María Albilla


Bares, qué lugares...

14/02/2021

Sí, hoy mi reflexión tiene banda sonora porque todos sabemos que no hay nada como el calor del amor en un bar, así que sirva de homenaje a todos los que habitan tras esas barras que tanto añoramos.  Hace unos días una amiga decía con retintín, «¿qué bares? ¡Yo ya ni me acuerdo!», en alusión al cerrojazo al que están siendo sometidos por las restricciones. Querida, ansío la normalidad tanto como todos, pero nunca me he podido olvidar de ellos...

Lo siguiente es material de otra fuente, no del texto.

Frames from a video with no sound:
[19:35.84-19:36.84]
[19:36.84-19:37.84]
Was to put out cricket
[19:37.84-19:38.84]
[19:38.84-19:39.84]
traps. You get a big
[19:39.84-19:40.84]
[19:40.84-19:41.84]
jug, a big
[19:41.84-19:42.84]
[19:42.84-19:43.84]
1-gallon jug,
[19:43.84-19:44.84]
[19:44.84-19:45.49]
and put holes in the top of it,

A poco que uno haya viajado por el norte de Europa habrá podido constatar desde hace años que el clima no era una cortapisa para las terrazas. Hasta ahora, lo había sido en Burgos, pero quizá podamos sacar algo bueno de este invierno pandémico y es que estamos demostrando que nos gustan los bares en todas sus formas. Somos gente de bar, ¡sí! ¿qué pasa?

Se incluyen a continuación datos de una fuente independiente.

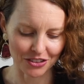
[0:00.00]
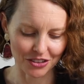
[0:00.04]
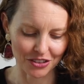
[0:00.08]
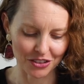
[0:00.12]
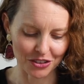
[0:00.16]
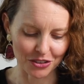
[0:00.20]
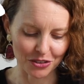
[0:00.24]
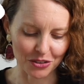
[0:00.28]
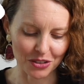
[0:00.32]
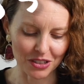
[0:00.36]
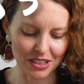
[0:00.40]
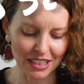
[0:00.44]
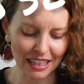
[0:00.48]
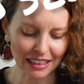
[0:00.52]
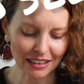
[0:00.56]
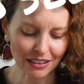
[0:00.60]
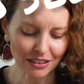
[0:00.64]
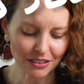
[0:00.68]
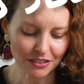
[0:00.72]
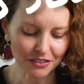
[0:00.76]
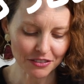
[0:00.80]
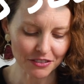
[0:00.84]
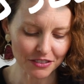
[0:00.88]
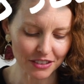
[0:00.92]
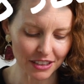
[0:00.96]
to
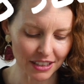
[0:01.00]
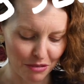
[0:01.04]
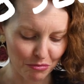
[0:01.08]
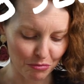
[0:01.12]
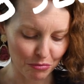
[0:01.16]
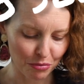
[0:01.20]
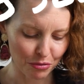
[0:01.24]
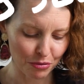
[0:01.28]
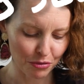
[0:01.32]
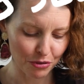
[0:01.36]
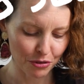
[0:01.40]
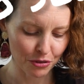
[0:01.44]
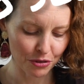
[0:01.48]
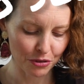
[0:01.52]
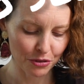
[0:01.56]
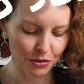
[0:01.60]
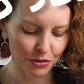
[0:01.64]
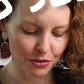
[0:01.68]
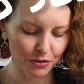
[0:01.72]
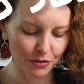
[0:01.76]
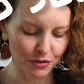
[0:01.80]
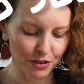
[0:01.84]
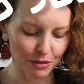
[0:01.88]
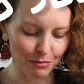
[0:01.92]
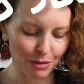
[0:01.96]
self,
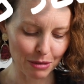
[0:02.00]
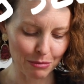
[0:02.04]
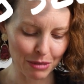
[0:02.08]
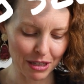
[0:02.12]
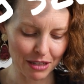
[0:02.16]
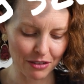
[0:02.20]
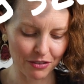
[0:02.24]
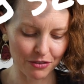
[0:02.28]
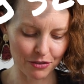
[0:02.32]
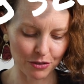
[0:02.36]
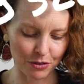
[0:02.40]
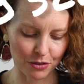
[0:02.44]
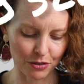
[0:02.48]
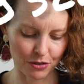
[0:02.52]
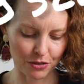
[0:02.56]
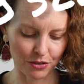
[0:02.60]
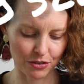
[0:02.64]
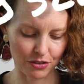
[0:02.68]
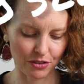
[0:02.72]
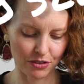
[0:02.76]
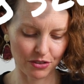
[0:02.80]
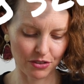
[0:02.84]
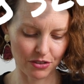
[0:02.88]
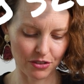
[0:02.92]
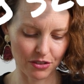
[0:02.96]
improve my
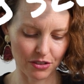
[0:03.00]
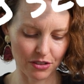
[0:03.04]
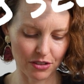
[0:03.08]
metaphors.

Ahora mismo es imprevisible adelantar cómo serán los bares post COVID-19, pero yo, gamonalera de adopción, no veo el momento de que llegue un domingo en el que pueda volver a la pelea en el Alpi para tomar la primera caña del vermú con una gilda y un pincho de pulpo y degustarlas bravas de la Mari en el New Park. Uy señores, pero el aperitivo no solo es cosa del día del Señor... Los sábados entre recado y recado no hay como una visita al Obregón. José, el mejor tabernero del barrio, pone unos bocatitas de agujas con guindillita y anchoa que quitan el hipo y unos pinchos de bonito que pa’qué. Y ya, solo apto para parroquianos y valientes, el vinito en un porrón. Pasar por el Gonvarri con el dicharachero Eliseo siempre al pie de cañón, el rico cafetito mañanero en El Tentempié... ¡ Y la Belle Epoque! ¡Ay! Esos cafés largos con amigas que acaban en unas cervecitas mientras Iván sigue al pie del cañón, antes de ir a tomar la última, o lo que sea, al Aserradero...
Salivo si pienso en el picoteo de los viernes en El Rubio, siempre hasta las cartolas, o en las flautas del Don Jamón, que no tienen desperdicio... Queda claro ¿no? ¡Me gustan los bares!